Stored data:
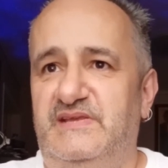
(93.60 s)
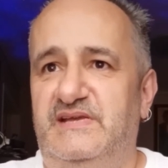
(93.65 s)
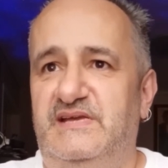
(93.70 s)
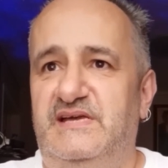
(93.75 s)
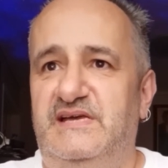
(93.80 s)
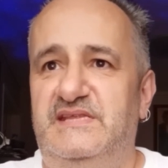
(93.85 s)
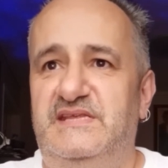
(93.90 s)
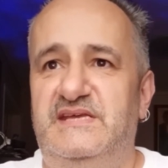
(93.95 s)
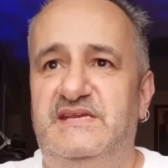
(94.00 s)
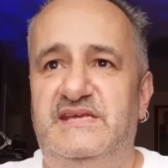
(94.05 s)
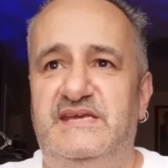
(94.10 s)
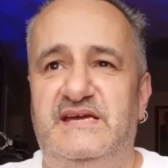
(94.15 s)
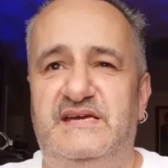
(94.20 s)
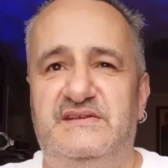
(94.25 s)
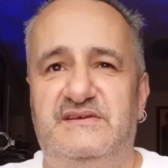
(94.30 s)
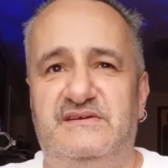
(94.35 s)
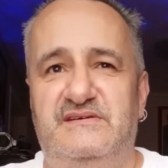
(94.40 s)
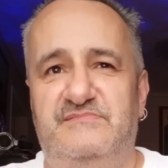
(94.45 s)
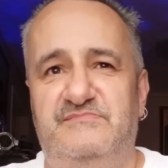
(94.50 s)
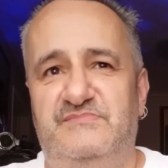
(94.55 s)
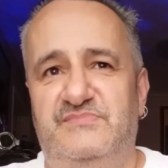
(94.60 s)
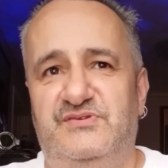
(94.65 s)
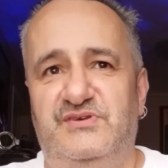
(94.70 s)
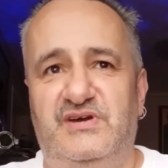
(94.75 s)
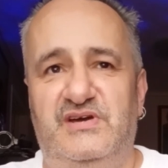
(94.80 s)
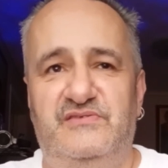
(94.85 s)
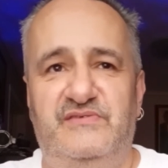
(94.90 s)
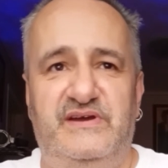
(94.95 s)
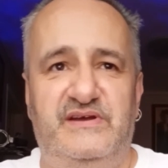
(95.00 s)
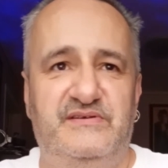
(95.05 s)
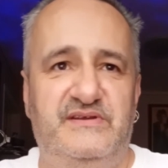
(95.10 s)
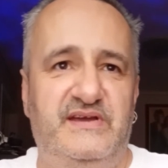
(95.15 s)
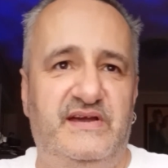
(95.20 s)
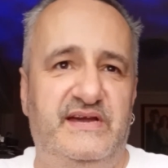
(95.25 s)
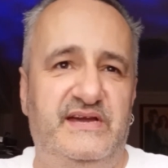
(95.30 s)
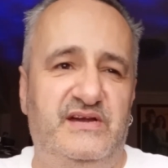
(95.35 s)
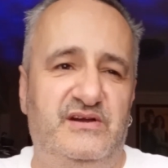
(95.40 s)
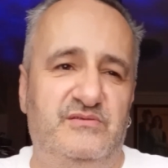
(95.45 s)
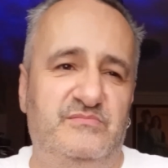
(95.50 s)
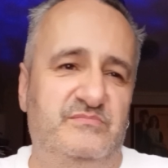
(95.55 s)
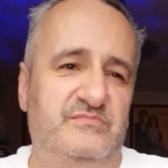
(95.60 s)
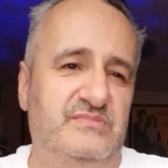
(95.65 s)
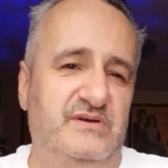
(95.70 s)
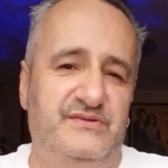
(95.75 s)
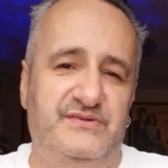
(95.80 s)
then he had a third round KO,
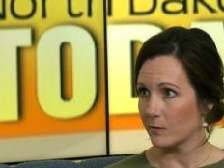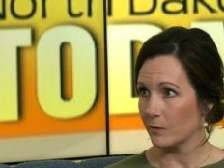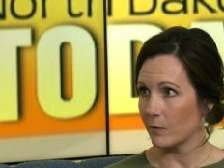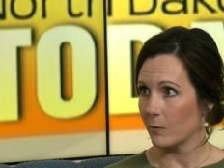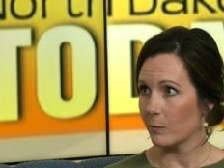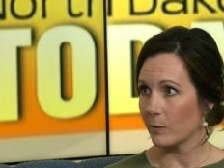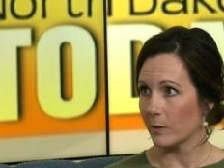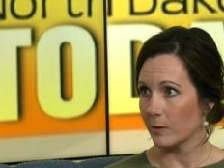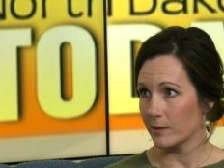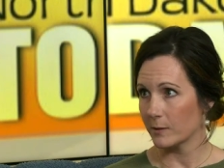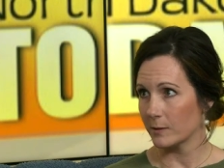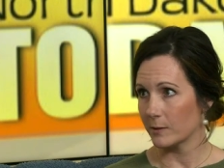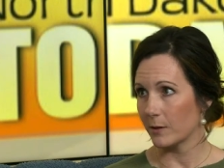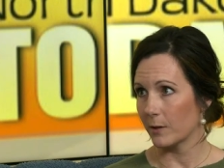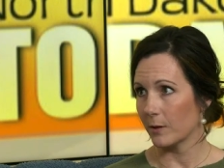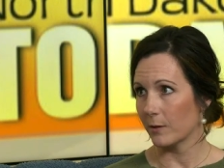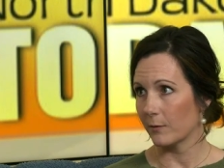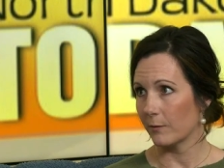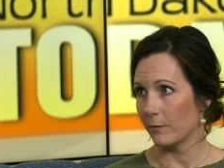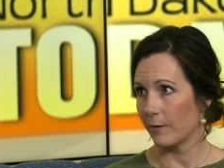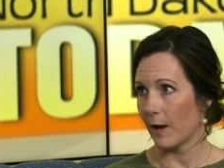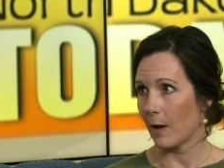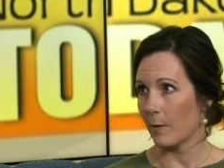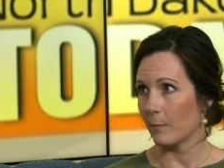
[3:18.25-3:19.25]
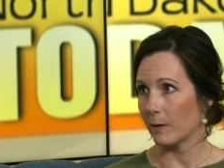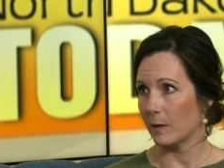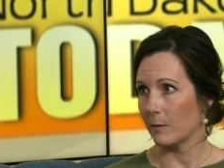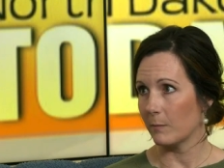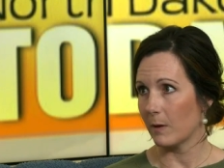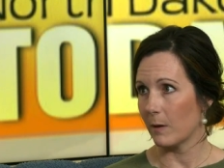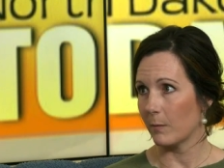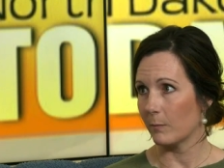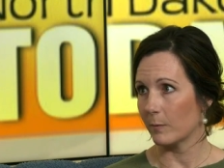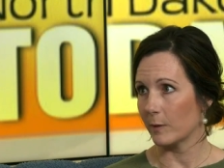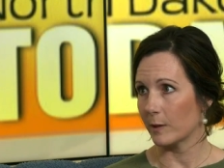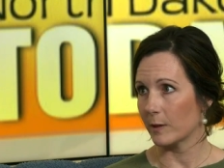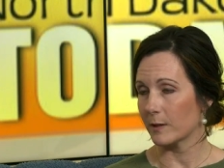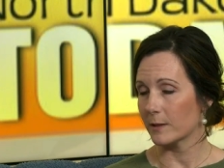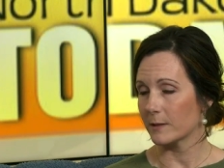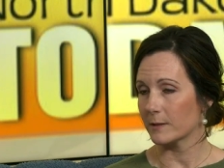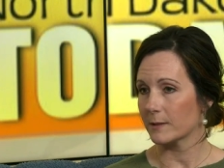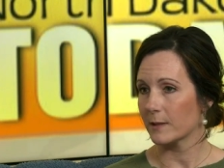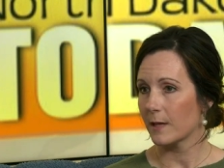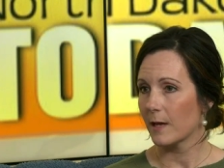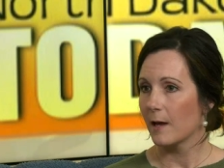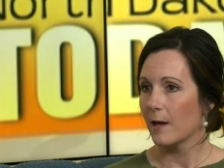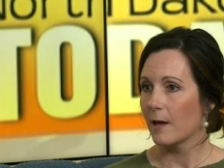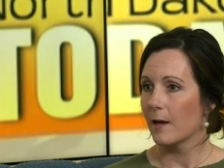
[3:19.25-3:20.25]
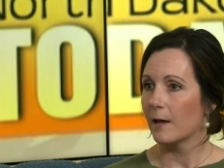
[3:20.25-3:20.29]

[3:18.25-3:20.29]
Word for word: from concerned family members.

Task objective: Please return the records as they stand, word for word, with no pictures.

Solution to this exercise:
(93.60 s)
(93.65 s)
(93.70 s)
(93.75 s)
(93.80 s)
(93.85 s)
(93.90 s)
(93.95 s)
(94.00 s)
(94.05 s)
(94.10 s)
(94.15 s)
(94.20 s)
(94.25 s)
(94.30 s)
(94.35 s)
(94.40 s)
(94.45 s)
(94.50 s)
(94.55 s)
(94.60 s)
(94.65 s)
(94.70 s)
(94.75 s)
(94.80 s)
(94.85 s)
(94.90 s)
(94.95 s)
(95.00 s)
(95.05 s)
(95.10 s)
(95.15 s)
(95.20 s)
(95.25 s)
(95.30 s)
(95.35 s)
(95.40 s)
(95.45 s)
(95.50 s)
(95.55 s)
(95.60 s)
(95.65 s)
(95.70 s)
(95.75 s)
(95.80 s)
then he had a third round KO,
[3:18.25-3:19.25]
[3:19.25-3:20.25]
[3:20.25-3:20.29]

[3:18.25-3:20.29]
Word for word: from concerned family members.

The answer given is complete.